## Provided entries
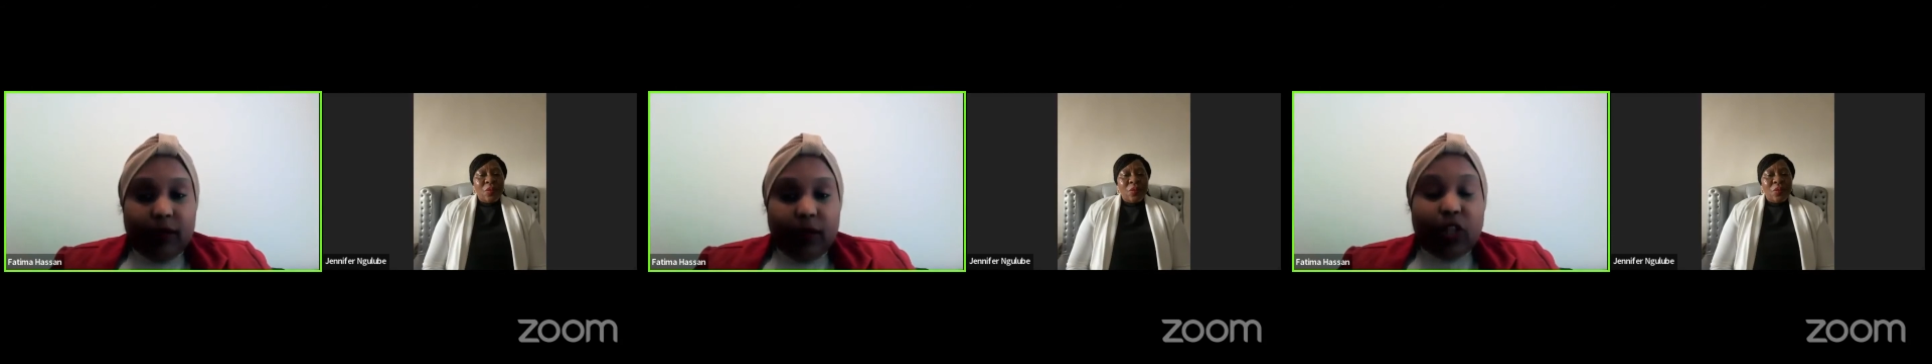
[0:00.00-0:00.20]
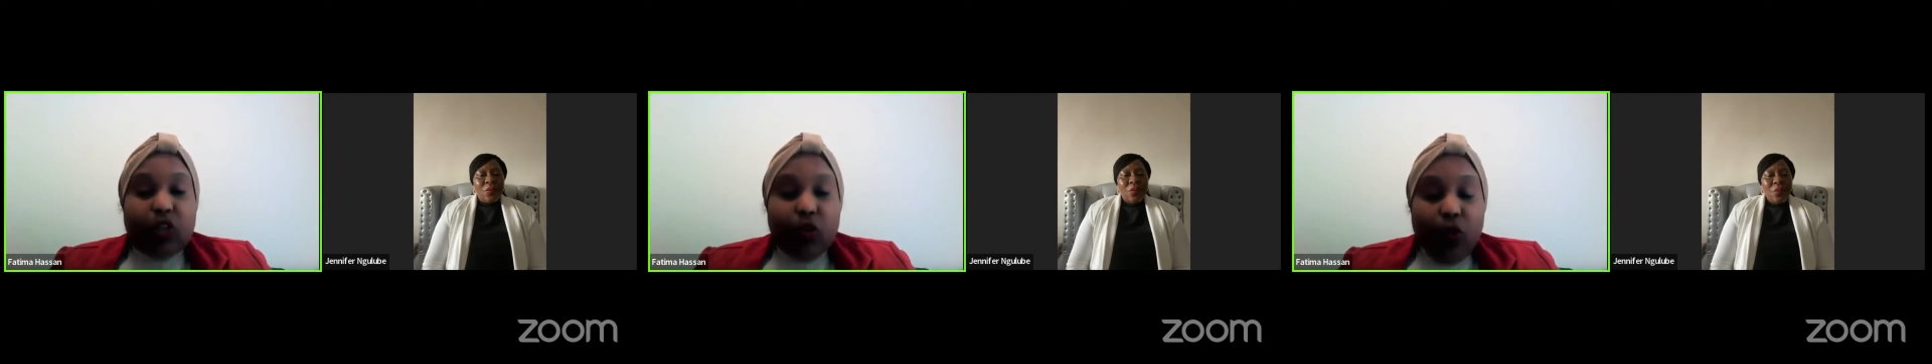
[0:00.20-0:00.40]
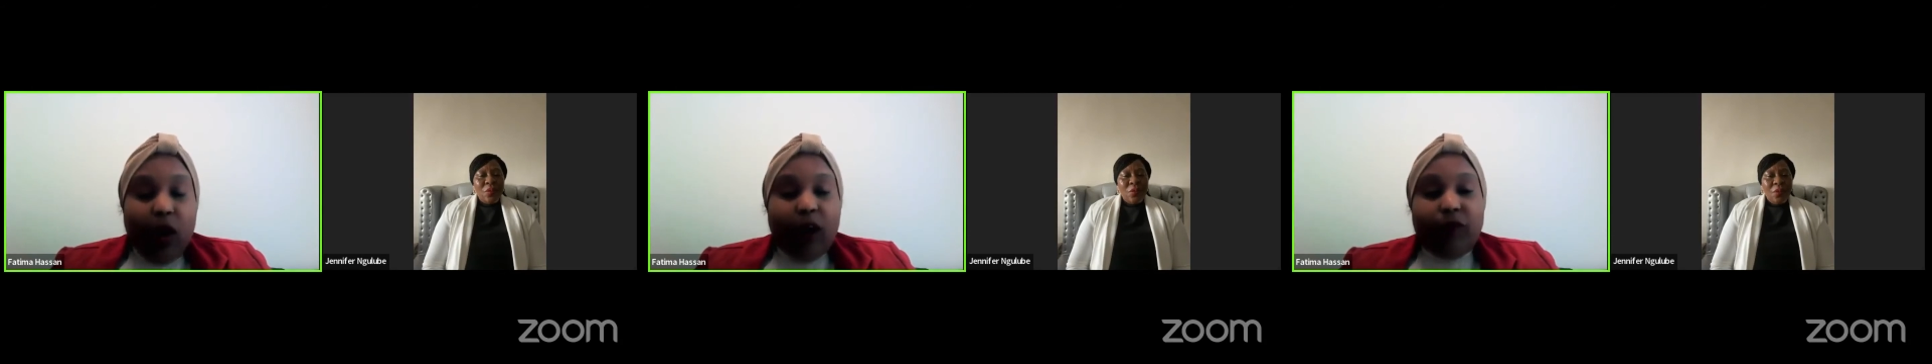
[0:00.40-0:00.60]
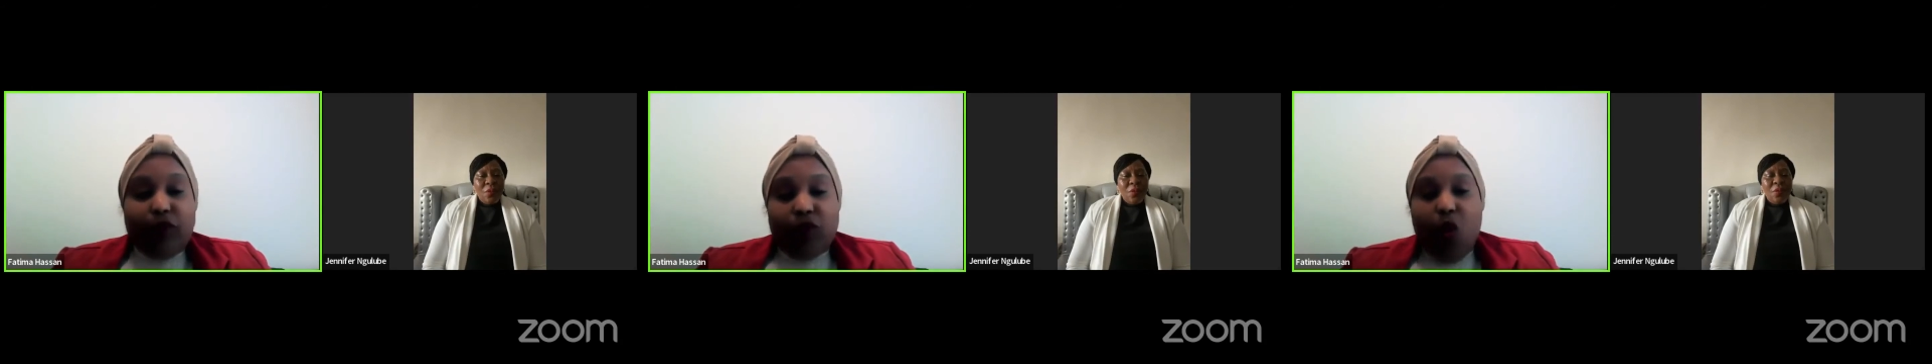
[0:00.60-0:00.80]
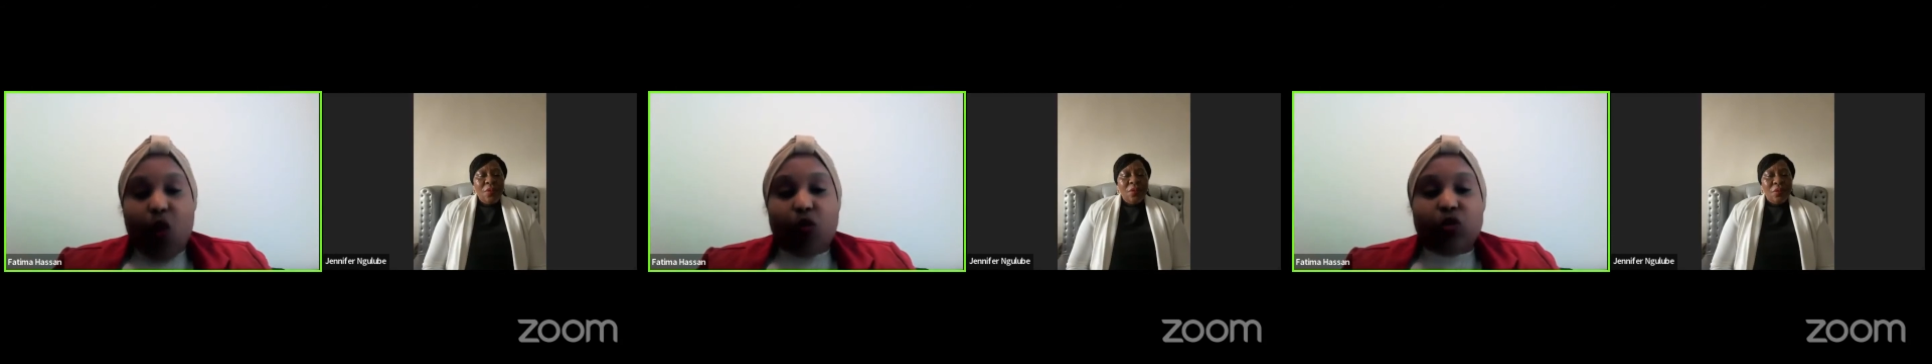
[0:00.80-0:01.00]
You have
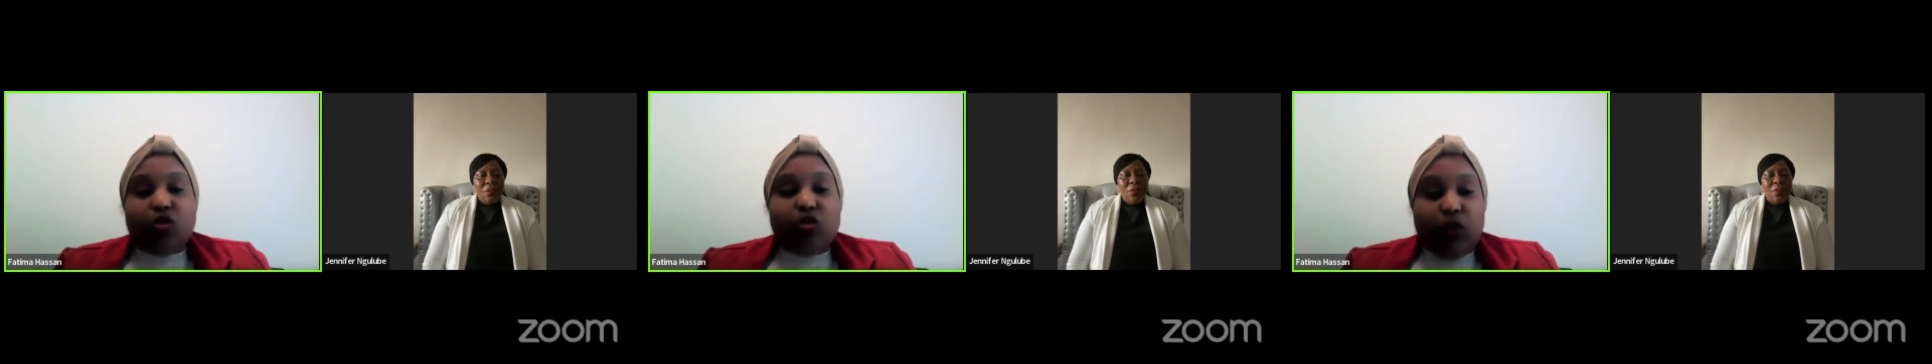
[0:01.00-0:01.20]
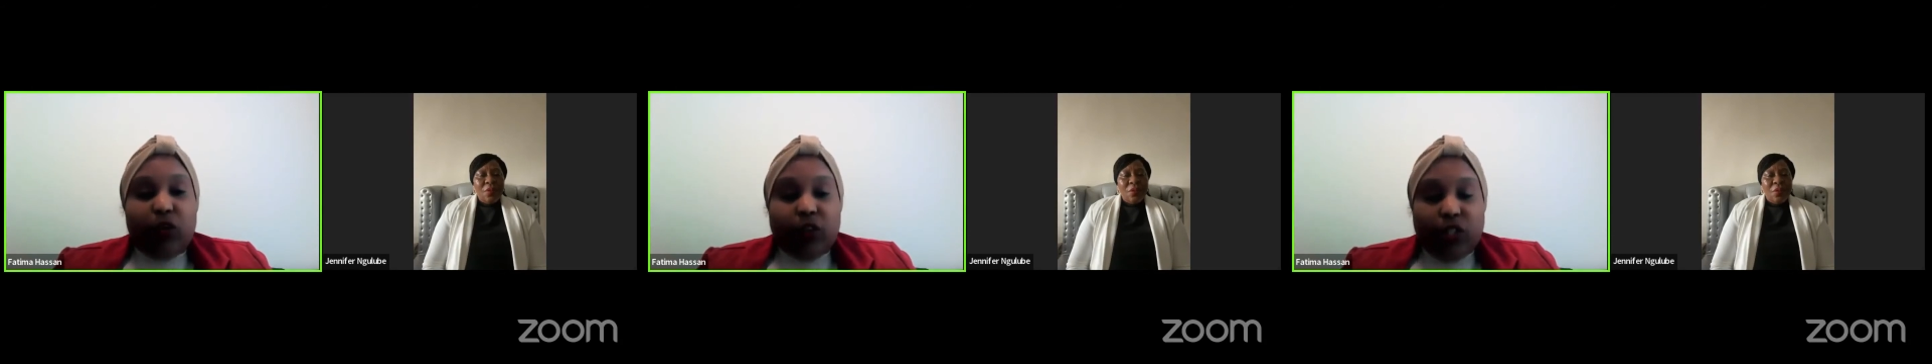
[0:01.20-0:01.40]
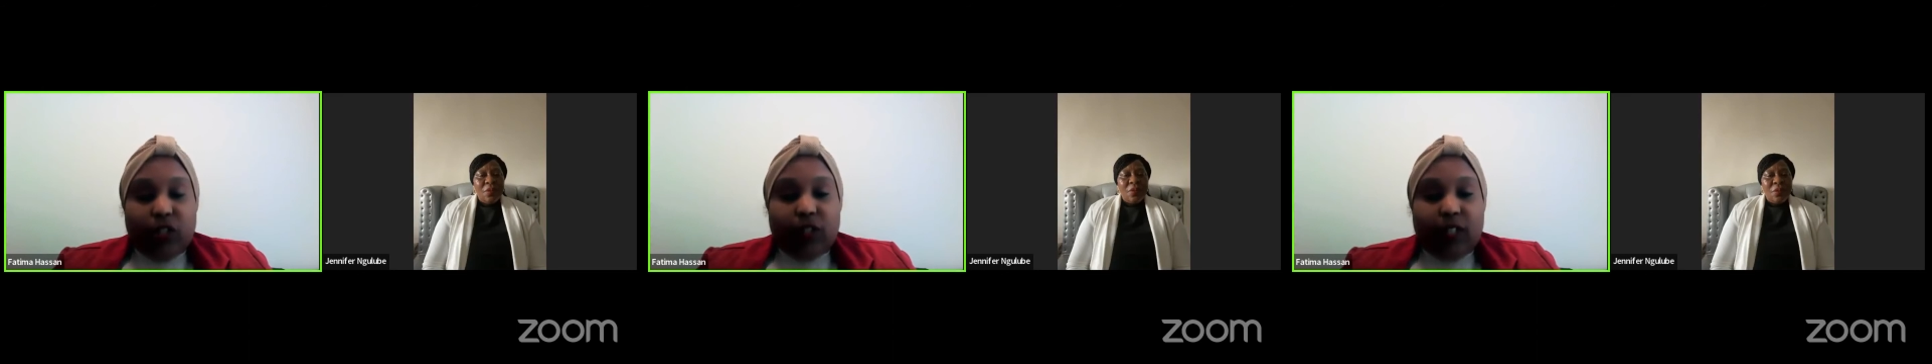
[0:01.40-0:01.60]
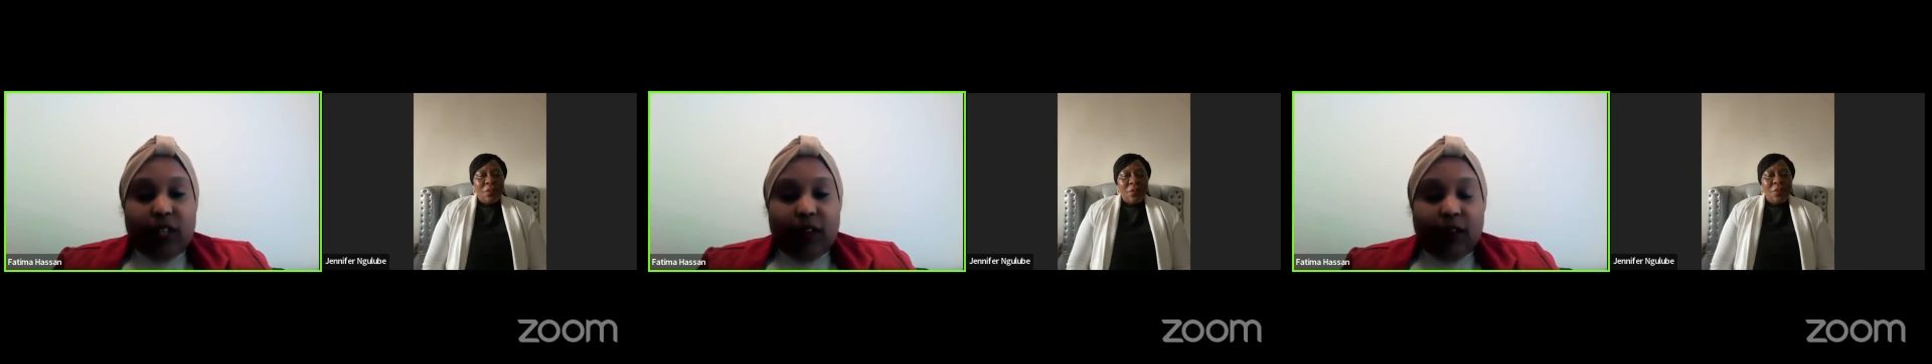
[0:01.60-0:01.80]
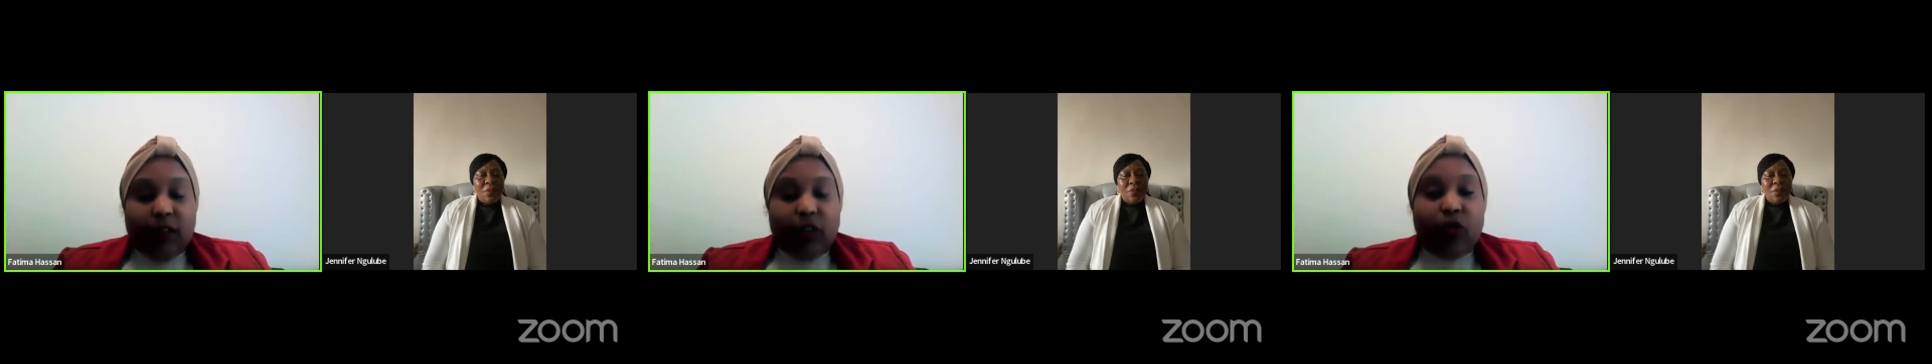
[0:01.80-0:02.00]
your own story to tell.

## Exercise aim
Set down, word for word, the full listing above, and carry over no pictures.

## Reply
[0:00.00-0:00.20]
[0:00.20-0:00.40]
[0:00.40-0:00.60]
[0:00.60-0:00.80]
[0:00.80-0:01.00]
You have
[0:01.00-0:01.20]
[0:01.20-0:01.40]
[0:01.40-0:01.60]
[0:01.60-0:01.80]
[0:01.80-0:02.00]
your own story to tell.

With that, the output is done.